New HIV vaccine candidate design developed by researchers
A study has demonstrated a novel vaccine design in mice which could be used to immunise patients against HIV.
A team of researchers have conducted a successful proof-of-principle demonstration of an advanced HIV vaccine strategy, which they say may help protect human patients from the virus and other deadly infectious diseases. The group was led by scientists at Scripps Research, US.
The method is centred around stimulating the immune system to produce broadly neutralising antibodies (bnAbs) against HIV. These are capable of neutralising numerous strains of the virus by binding to important but difficult-to-access regions of the virus surface that have little variance from strain to strain. This process is based on a concept known as ‘germline targeting’.
This approach aims to launch the production of a desired bnAb from B cells, which start off in a ‘germline’ state. After a viral infection, or after immunisation with a vaccine that mimics an infecting virus, some germline B cells will bind to structures on the surface of the virus. This stimulates the cells to begin a week-long maturation process, where the antibodies continuously improve their surface binding ability, which neutralises the virus.
The germline-targeting strategy for an HIV vaccine aims to stimulate the small number of germline B cells that are capable of maturing into cells that make bnAbs.
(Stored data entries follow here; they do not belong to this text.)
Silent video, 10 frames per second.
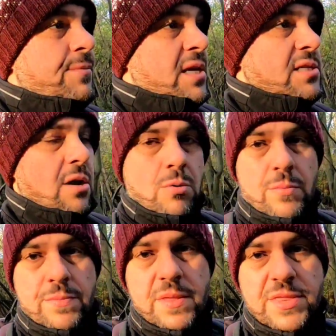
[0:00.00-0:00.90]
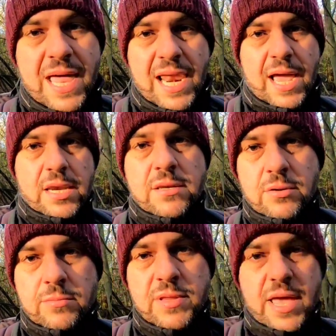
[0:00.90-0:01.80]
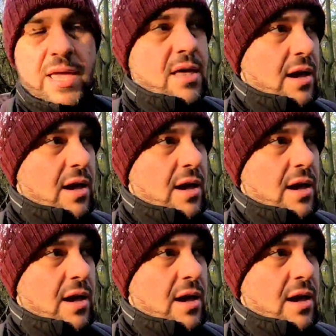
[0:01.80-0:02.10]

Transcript: So that line up there,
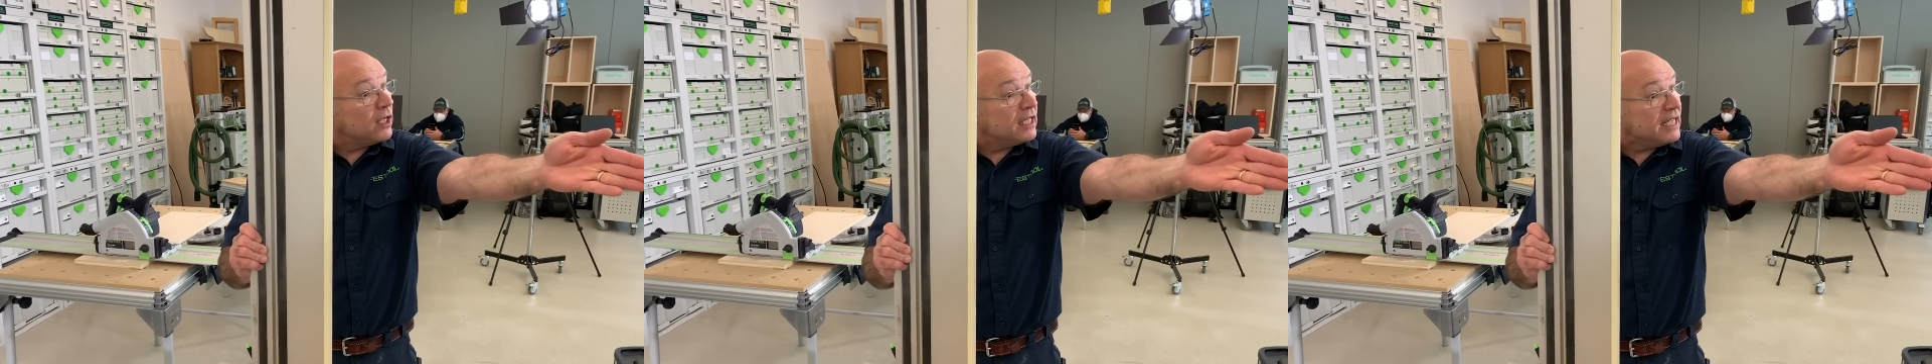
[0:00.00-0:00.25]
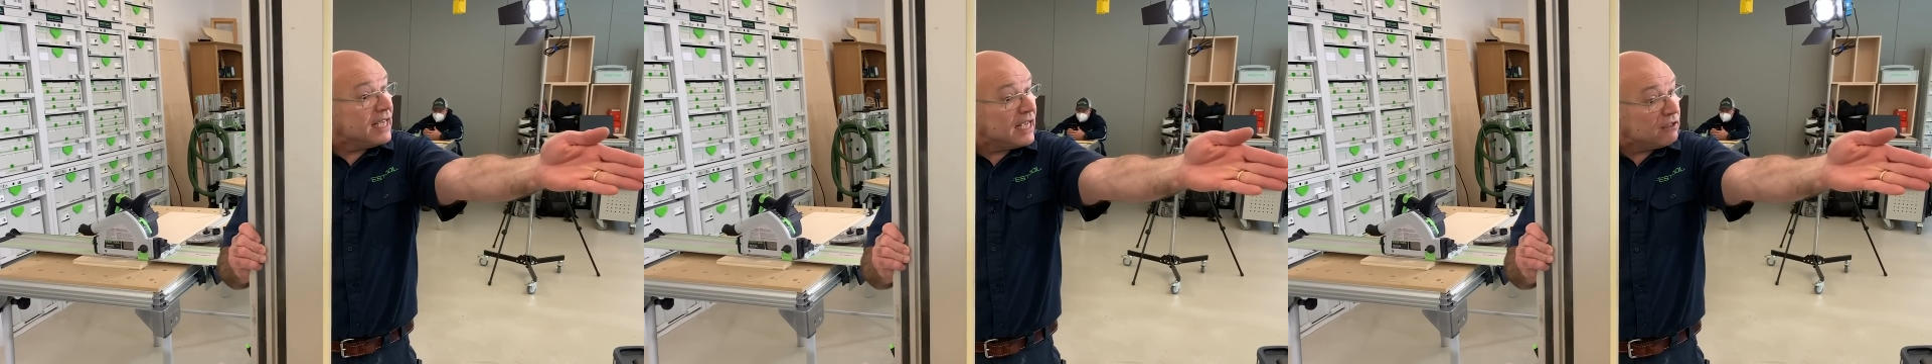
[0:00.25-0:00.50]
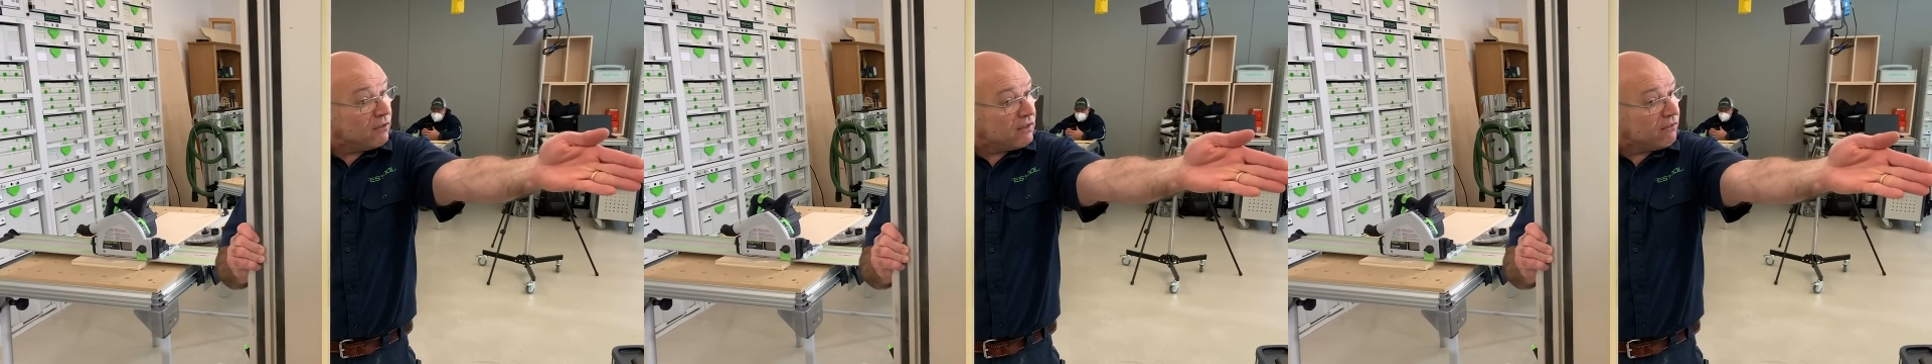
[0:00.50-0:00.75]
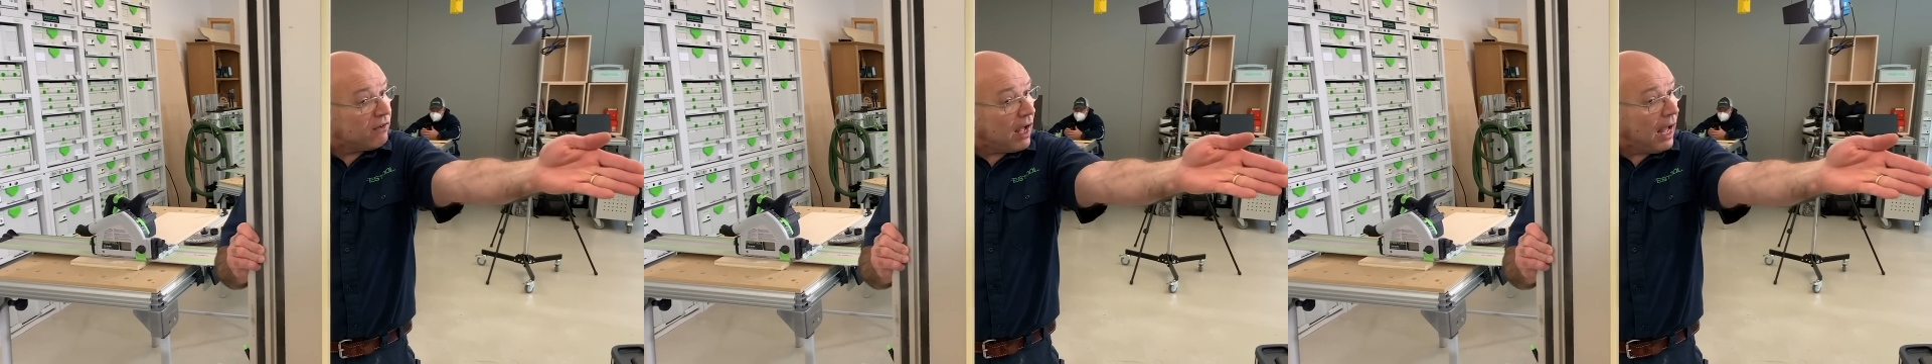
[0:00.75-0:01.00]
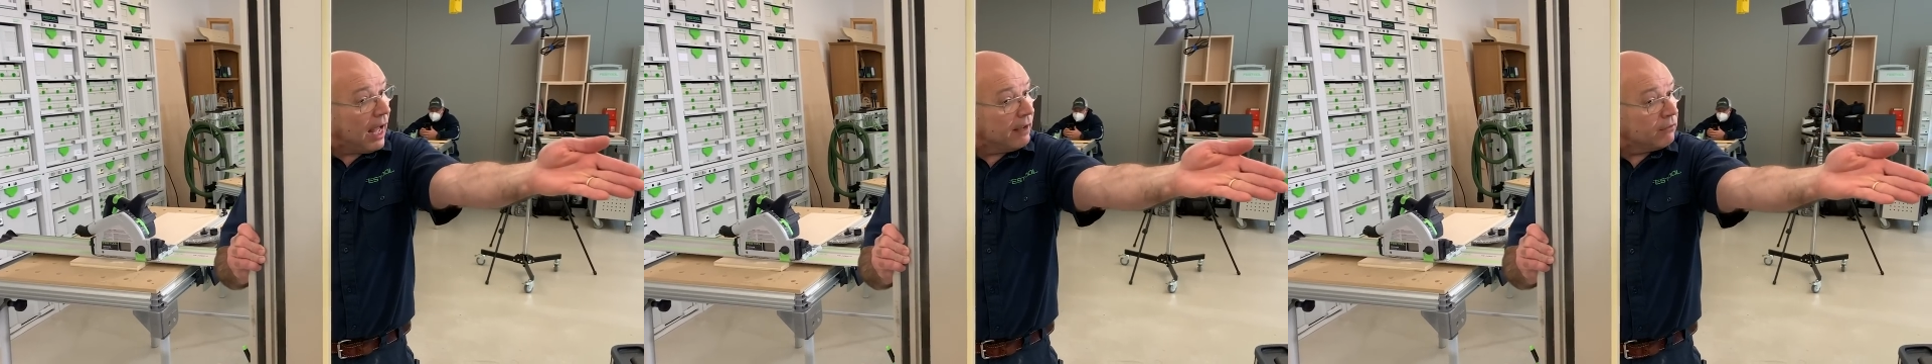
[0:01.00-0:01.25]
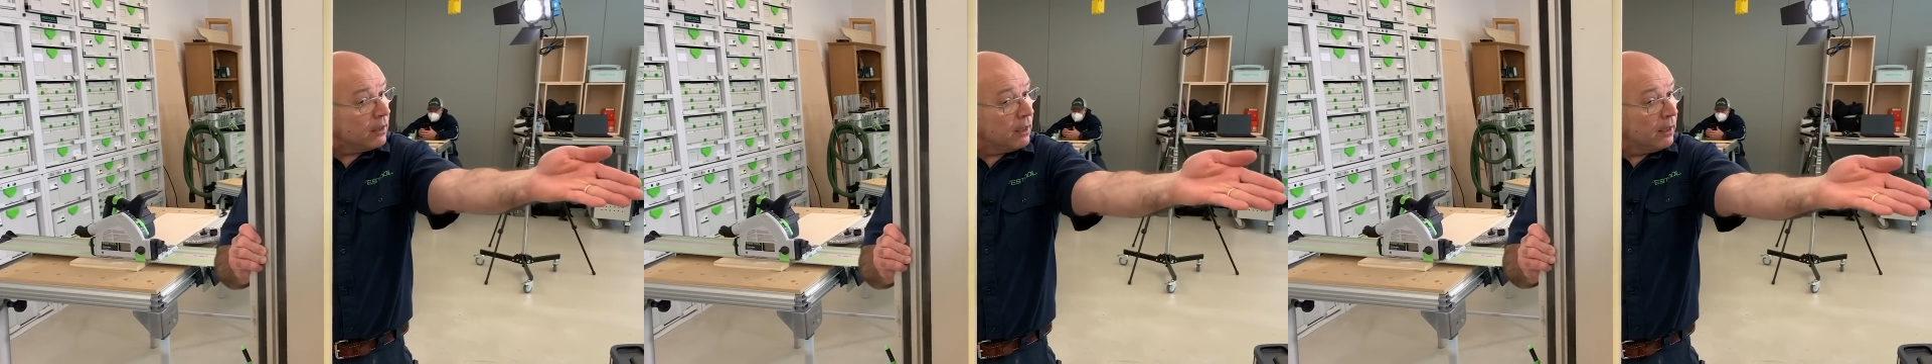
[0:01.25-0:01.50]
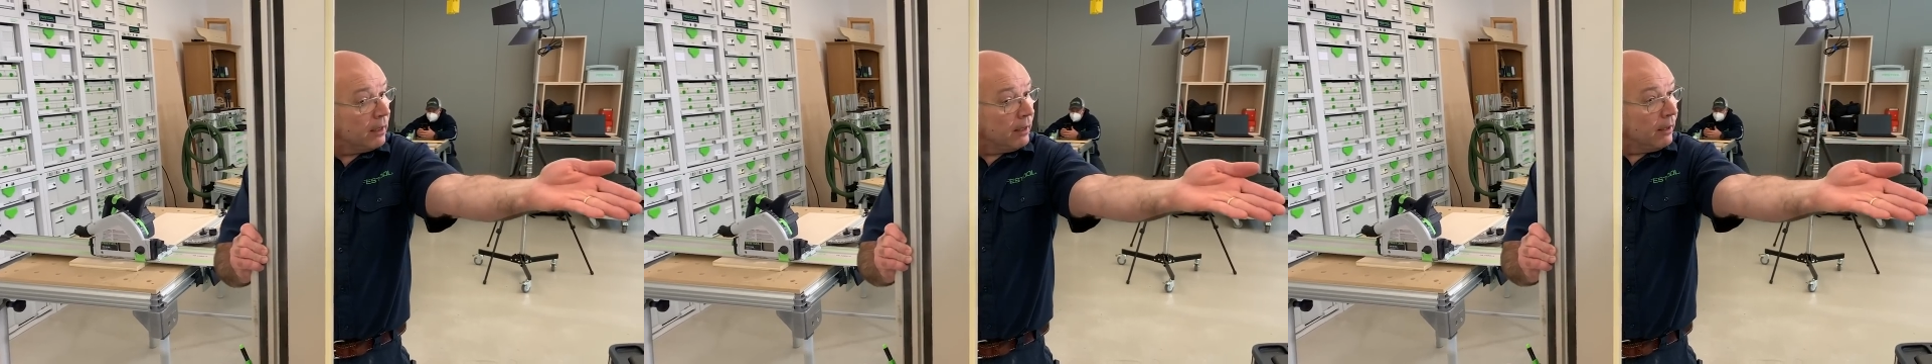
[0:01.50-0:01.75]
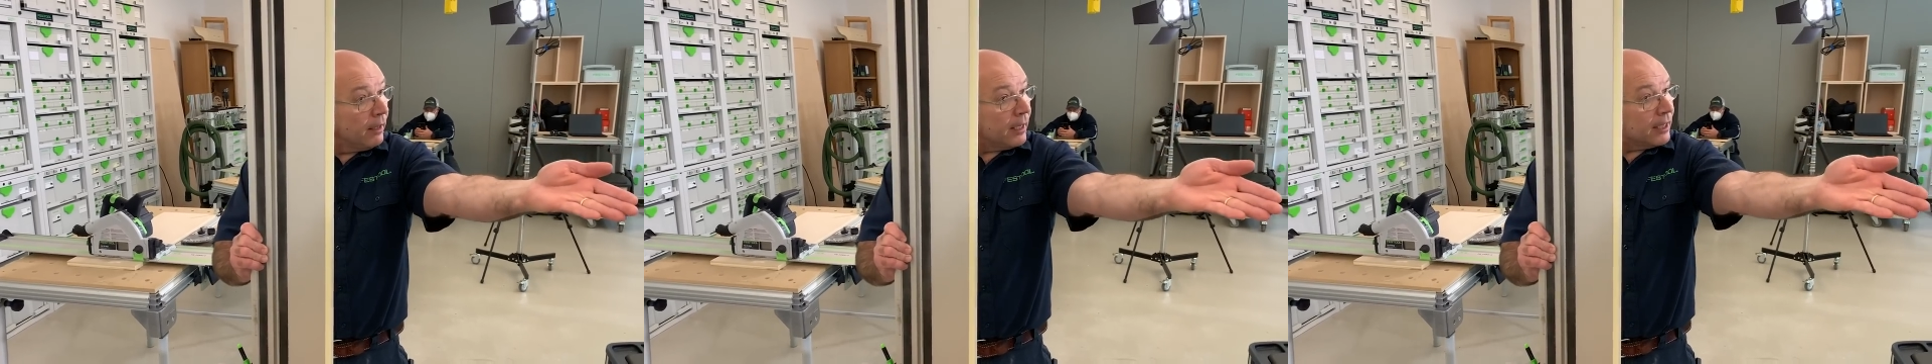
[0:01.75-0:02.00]
on the TS55,
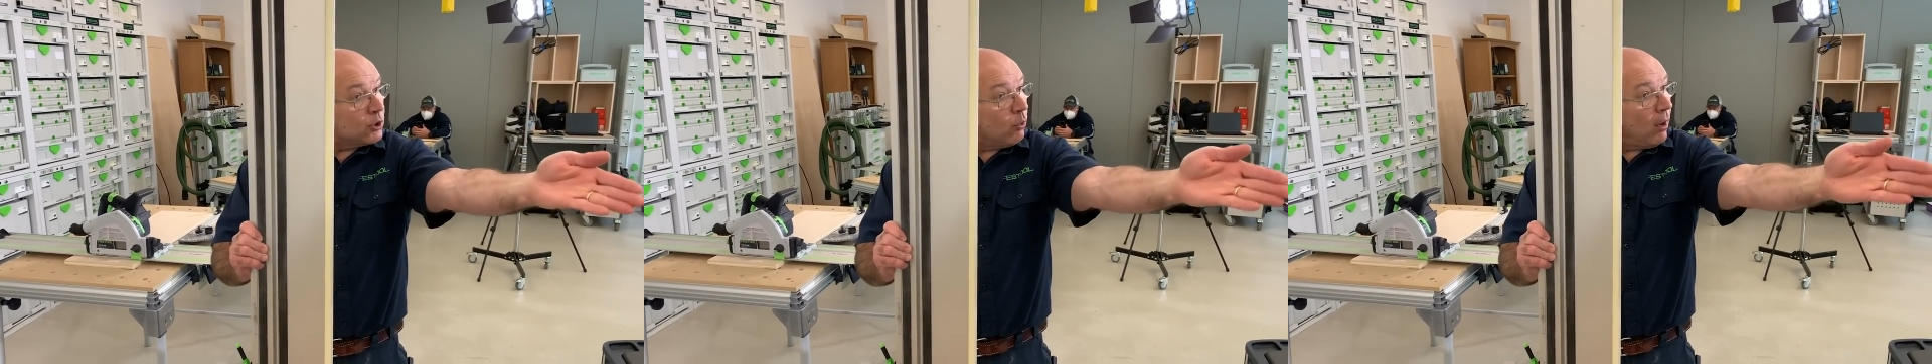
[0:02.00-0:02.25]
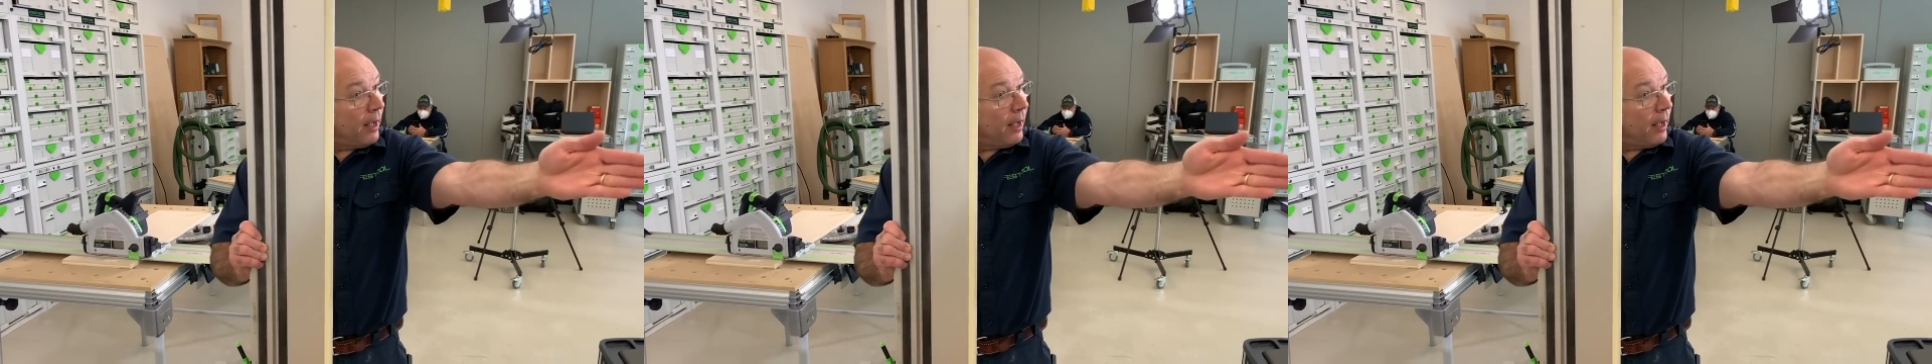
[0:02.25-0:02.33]
guess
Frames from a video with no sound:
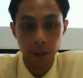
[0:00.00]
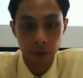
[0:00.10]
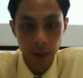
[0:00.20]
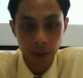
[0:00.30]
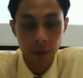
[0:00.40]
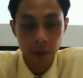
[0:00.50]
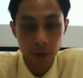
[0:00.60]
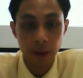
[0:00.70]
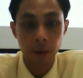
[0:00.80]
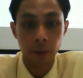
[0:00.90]
you need to
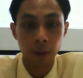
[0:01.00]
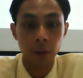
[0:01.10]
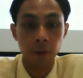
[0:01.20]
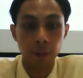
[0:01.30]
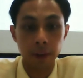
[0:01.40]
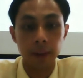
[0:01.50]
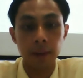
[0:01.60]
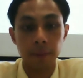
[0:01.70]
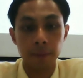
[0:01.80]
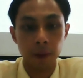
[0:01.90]
consult a doctor first,
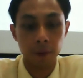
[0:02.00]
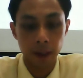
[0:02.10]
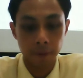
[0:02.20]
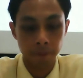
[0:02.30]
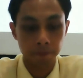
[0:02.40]
right?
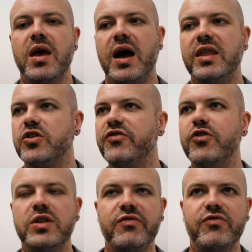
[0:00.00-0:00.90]
And there's a
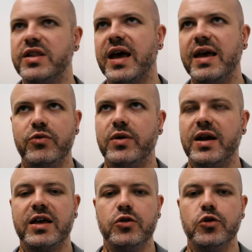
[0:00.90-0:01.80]
few different times when
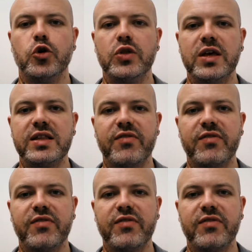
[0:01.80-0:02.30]
I can do this.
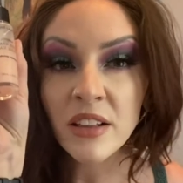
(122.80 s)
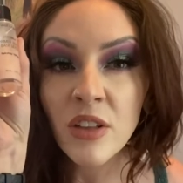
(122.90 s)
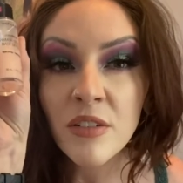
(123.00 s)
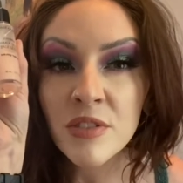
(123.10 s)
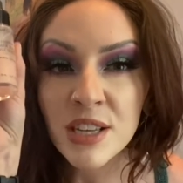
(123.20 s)

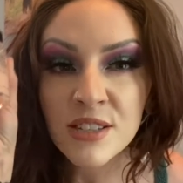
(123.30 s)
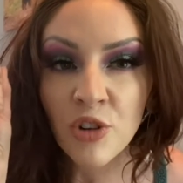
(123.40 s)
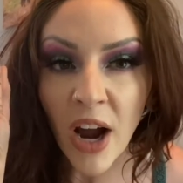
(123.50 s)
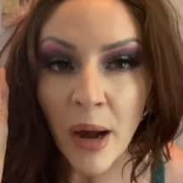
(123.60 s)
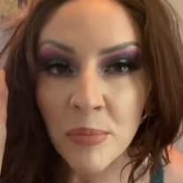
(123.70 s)
love this
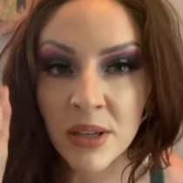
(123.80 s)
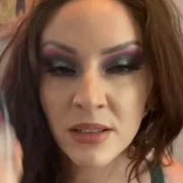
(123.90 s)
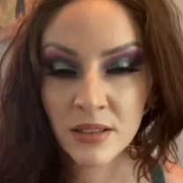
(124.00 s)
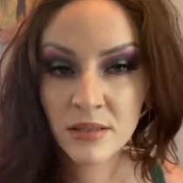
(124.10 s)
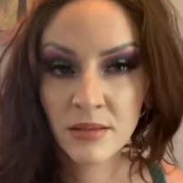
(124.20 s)
crap.
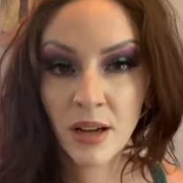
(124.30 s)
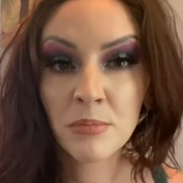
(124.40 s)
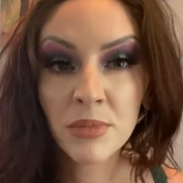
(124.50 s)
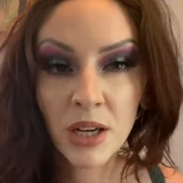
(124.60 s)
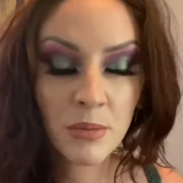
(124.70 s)

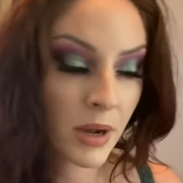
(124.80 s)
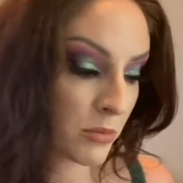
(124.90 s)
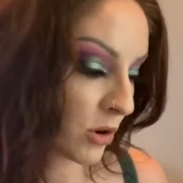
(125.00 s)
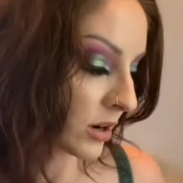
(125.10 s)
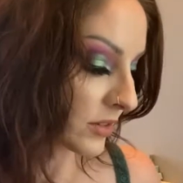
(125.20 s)
I'm gonna buy
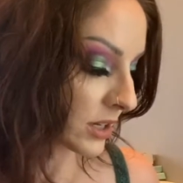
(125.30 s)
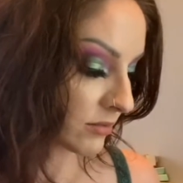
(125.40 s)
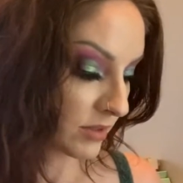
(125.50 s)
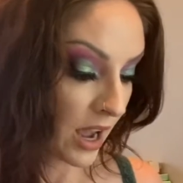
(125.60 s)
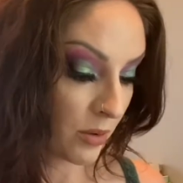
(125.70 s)
more of it.
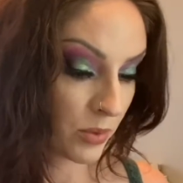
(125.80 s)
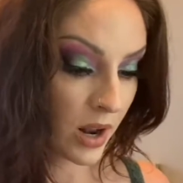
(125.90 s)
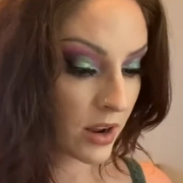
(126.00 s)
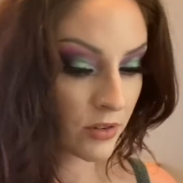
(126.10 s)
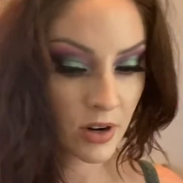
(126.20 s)
Yeah, when
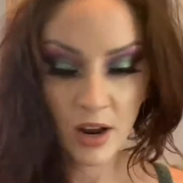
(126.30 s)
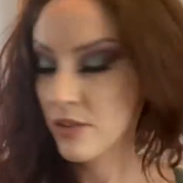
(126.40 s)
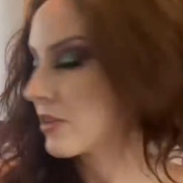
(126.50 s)
I run out of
However, no HIV vaccine candidate has been shown to induce a protective bnAb response in humans so far. The researchers suspected that previous attempts to create an HIV vaccine that elicits bnAbs failed because they did not stimulate a sufficient number of these bnAb precursor germline B cells.
According to the researchers, they have developed a new, more powerful approach.
To demonstrate their technique, the researchers chose a known HIV bnAb called BG18 as the test case. They searched a large database of human antibody genes in order to find B cells making antibodies that naturally share BG18’s key features. Then they used a sophisticated strategy to select and evolve a set of virus-mimicking proteins that could potentially activate multiple BG18-like B cells. These proteins would eventually serve as ‘immunogens’ to stimulate BG18-like B cells in human vaccination.
As B cells differ from patient to patient, the researchers believe that a range need to be targeted so that vaccines have a more reasonable chance of activating them in any given recipient.
The team tested blood samples from HIV-negative human donors which confirmed that the immunogens bound well to normal circulating B cells that have the desired BG18-like features. Cryo-electron microscopy revealed that the antibodies produced by these B cells mimicked the structure of BG18 at the atomic level.
“Some of these B cells were exactly the type we were looking for,” says study co-first author Dr Colin Havenar-Daughton.
The team then conducted experiments in mice engineered to carry BG18-precursor B cells which demonstrated the immunogens could activate these B cells to induce potent antibody responses.
“We generated a mouse model with rare BG18 precursors and high levels of competing B cells, mimicking physiological conditions encountered during human immunisation,” said co-first author Dr Ying-Cing Lin. “We found that the designed immunogens stimulated a strong and specific response from the BG18 precursors and the elicited antibodies showed signs that they were maturing in the right direction.”
The team suggest that their findings could be used to inform an initial priming stage in a multi-stage vaccine aimed at eliciting BG18 and closely related bnAbs. The team now plans to develop immunogens for subsequent vaccine stages that will guide the antibody response to bnAbs. They envision an eventual HIV vaccine that combines several of these efforts to elicit multiple types of bnAbs against HIV.
The findings were published in Science.